The Power of the Game

Empty

Empty

Pathe Pictures/Reason Pictures

NEW YORK -- Filmmaker Michael Apted, so adept at alternating between Hollywood blockbusters ("The World Is Not Enough," the upcoming third film in the "Chronicles of Narnia" series) and sociological documentaries (the "7 Up" series), produces another stellar effort in the latter department with this sprawling look at soccer's international appeal. While "The Power of the Game" lacks the strong narrative fueling many similar sports-themed efforts, the worldwide popularity of its subject should ensure plenty of theatrical and ancillary interest. The film recently was showcased at the Tribeca Film Festival.

Befitting its subject's international appeal, the film deals with no fewer than six stories set around the globe. Bookending the film are segments set in South Africa, the host nation for the 2010 World Cup Finals.

That and the film's other sections deal largely with the social and economic impact of the game. The Iranian chapter depicts the sexual segregation policy for matches (also the subject of the recent Iranian film "Offside"). The sole exception, as we see here, is female journalist Mahin Gorji, who has been granted a special dispensation to cover men's soccer.

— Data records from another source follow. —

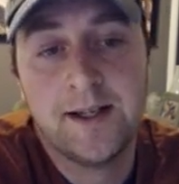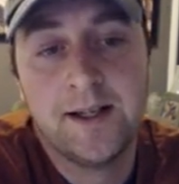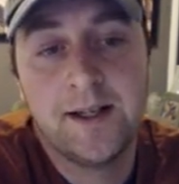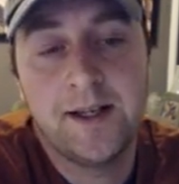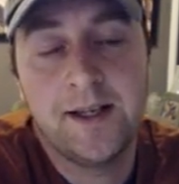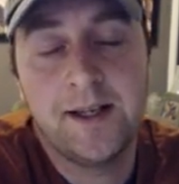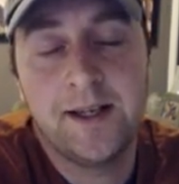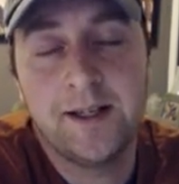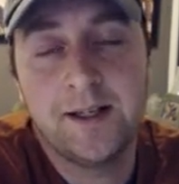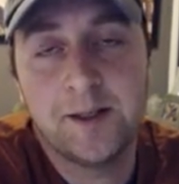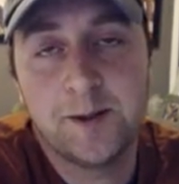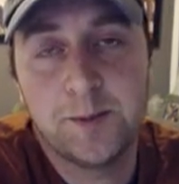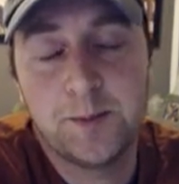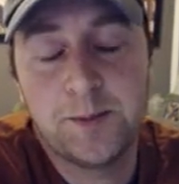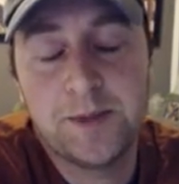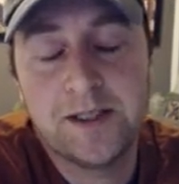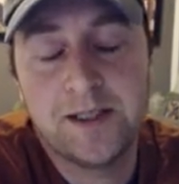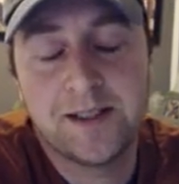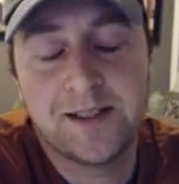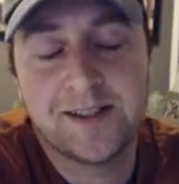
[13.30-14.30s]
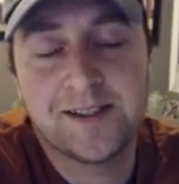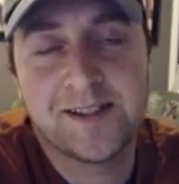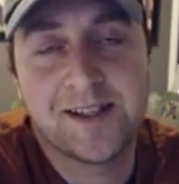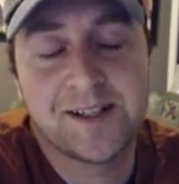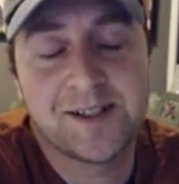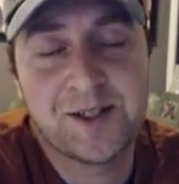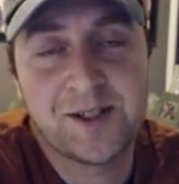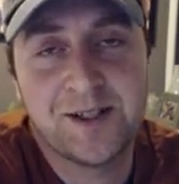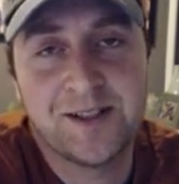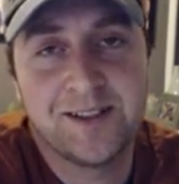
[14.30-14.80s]
and a big
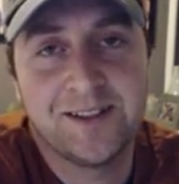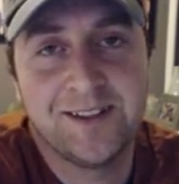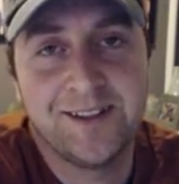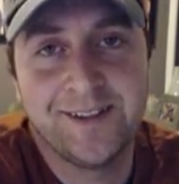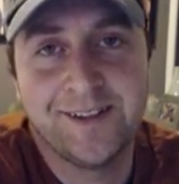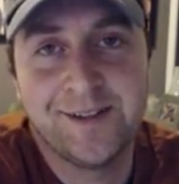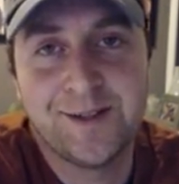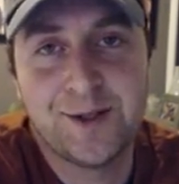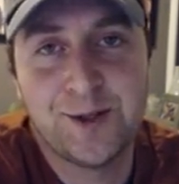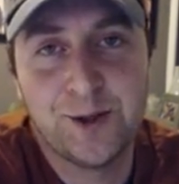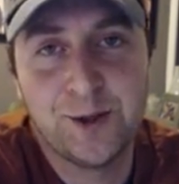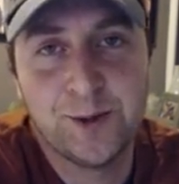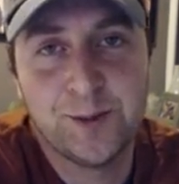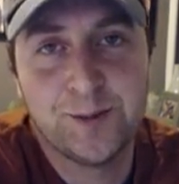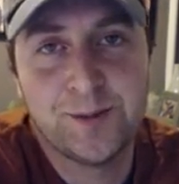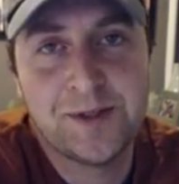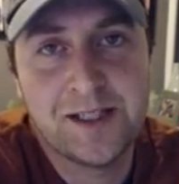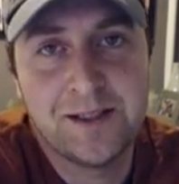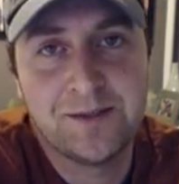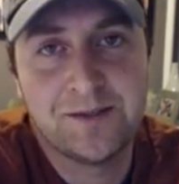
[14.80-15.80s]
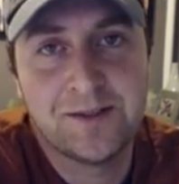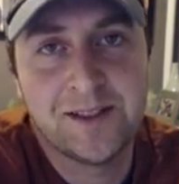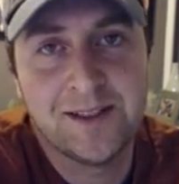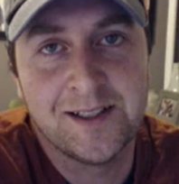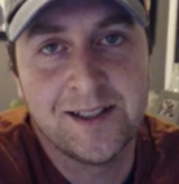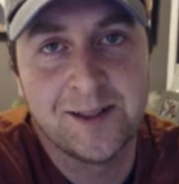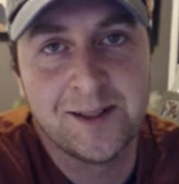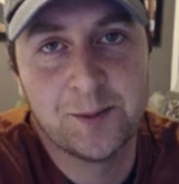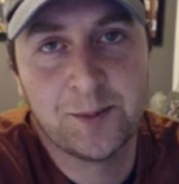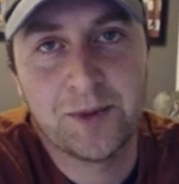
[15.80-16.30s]
section on Zoom safety
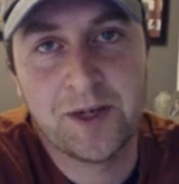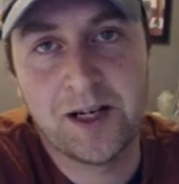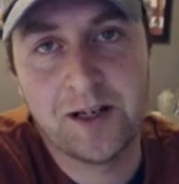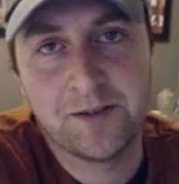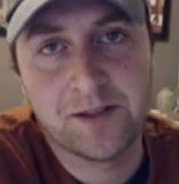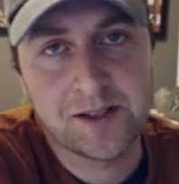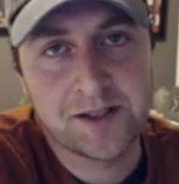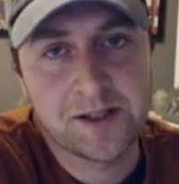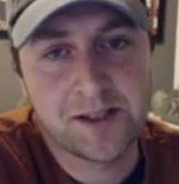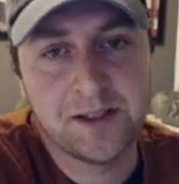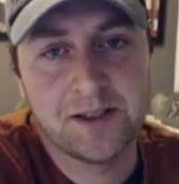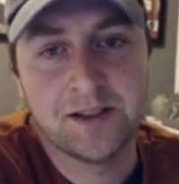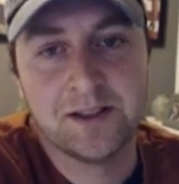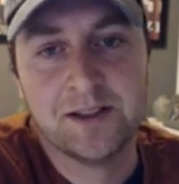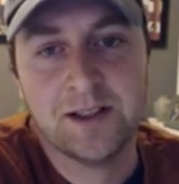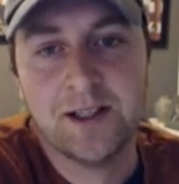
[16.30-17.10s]
and privacy.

The Argentine segment deals with a street football team organized by former professional player Fabian Ferraro. Dubbed Defensores de Chacao, its aim is to provide inspiration and economic opportunities to underprivileged young people. Similar efforts are being made in Senegal, where an institute has been established to help counter the "institutional slavery" of young African players promulgated by European teams.

The film also examines in detail the racism toward Third World players so prevalent in European matches, and the frustrating lack of popularity for the game that has prevented more rapid growth in America.

The sprawling story lines give "Power" more of the feel of an extended television newsmagazine program than a feature film. But its intelligent journalistic perspectives ultimately make it of interest to even those not already enamored of the sport.